- EXERCISE
Starting at the line below that contains "[2:30.17-2:31.17]" and ending at the line that contains "Transcript, with fillers: প্লাস", retype each line exactly as it stands, but omit the pictures.

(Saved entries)
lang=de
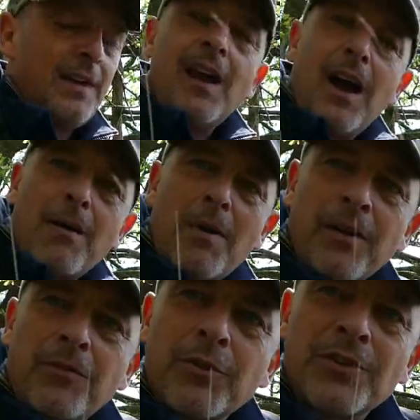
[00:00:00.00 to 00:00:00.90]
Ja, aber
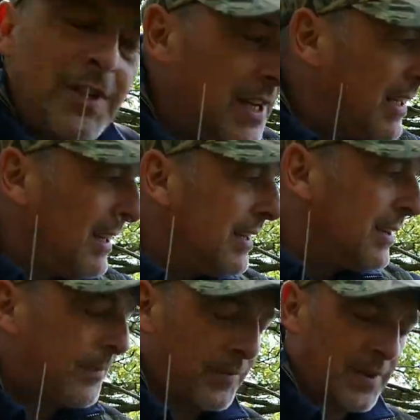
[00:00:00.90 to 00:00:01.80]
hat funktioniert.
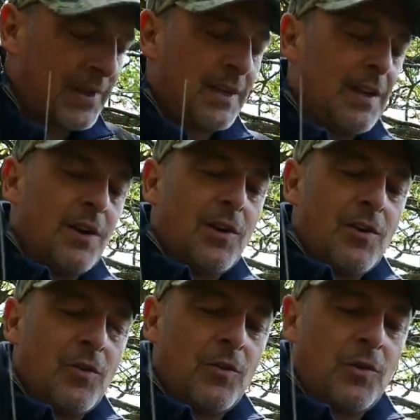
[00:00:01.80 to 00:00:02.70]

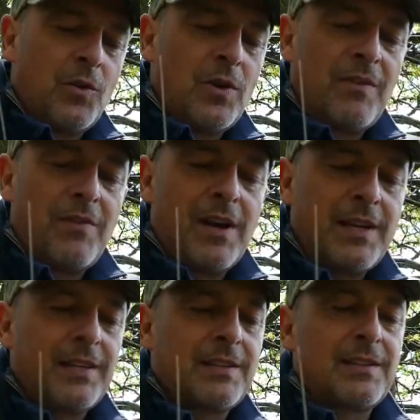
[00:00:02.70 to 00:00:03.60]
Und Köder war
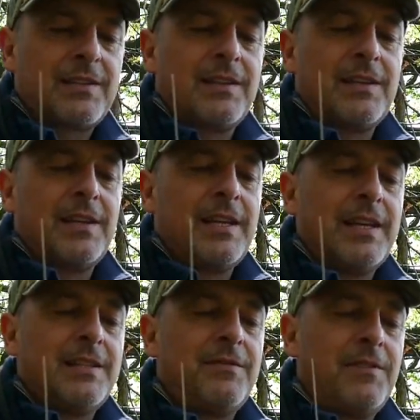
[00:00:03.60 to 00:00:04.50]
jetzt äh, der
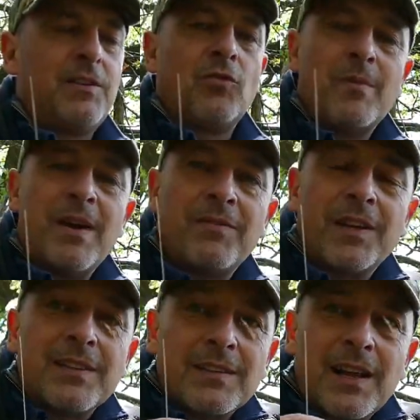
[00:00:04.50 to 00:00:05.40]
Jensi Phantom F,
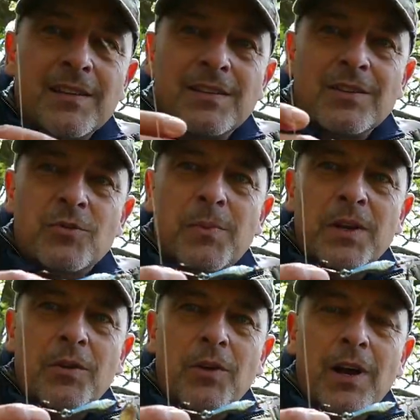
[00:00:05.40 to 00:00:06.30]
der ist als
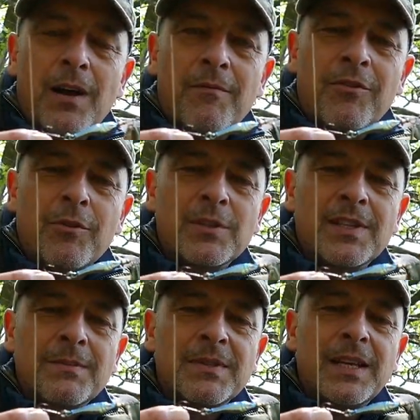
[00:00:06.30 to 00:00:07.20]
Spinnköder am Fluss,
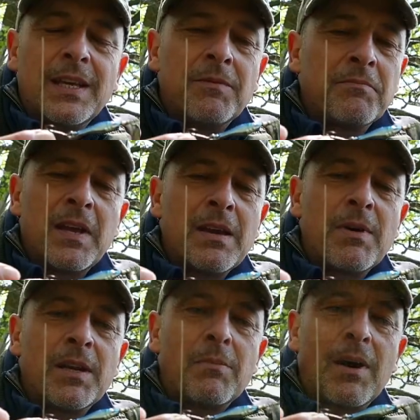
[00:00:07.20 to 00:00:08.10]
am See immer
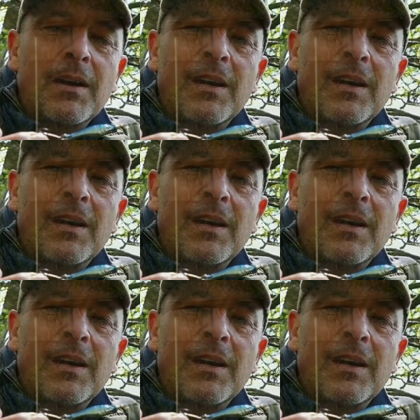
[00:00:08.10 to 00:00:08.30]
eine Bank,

...

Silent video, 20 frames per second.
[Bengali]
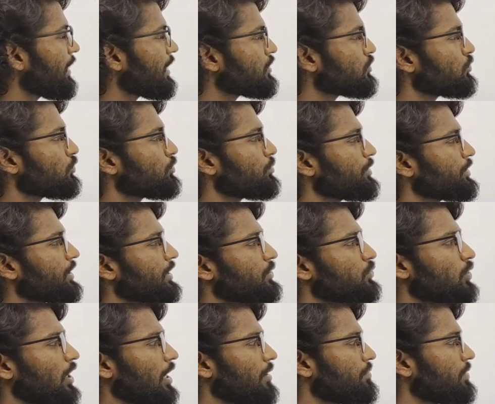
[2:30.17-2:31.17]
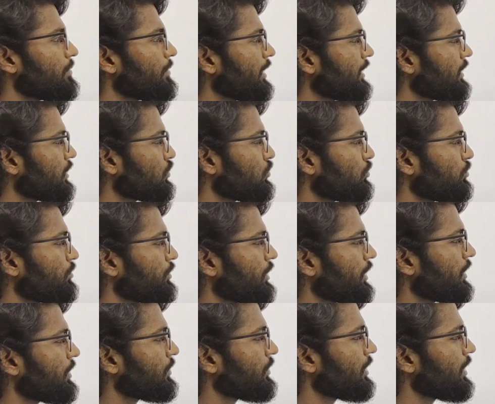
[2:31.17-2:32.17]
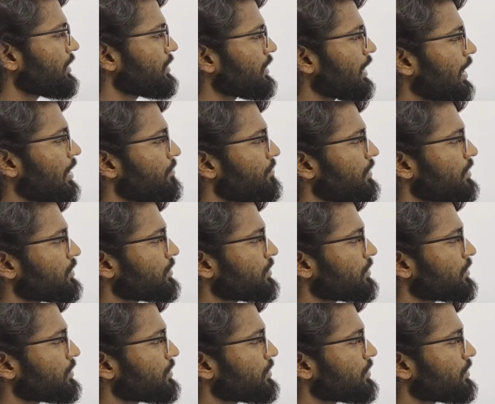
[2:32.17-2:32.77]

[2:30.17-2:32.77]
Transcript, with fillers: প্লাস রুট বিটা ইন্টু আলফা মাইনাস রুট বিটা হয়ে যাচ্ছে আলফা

- SOLUTION TO THIS EXERCISE
[2:30.17-2:31.17]
[2:31.17-2:32.17]
[2:32.17-2:32.77]

[2:30.17-2:32.77]
Transcript, with fillers: প্লাস রুট বিটা ইন্টু আলফা মাইনাস রুট বিটা হয়ে যাচ্ছে আলফা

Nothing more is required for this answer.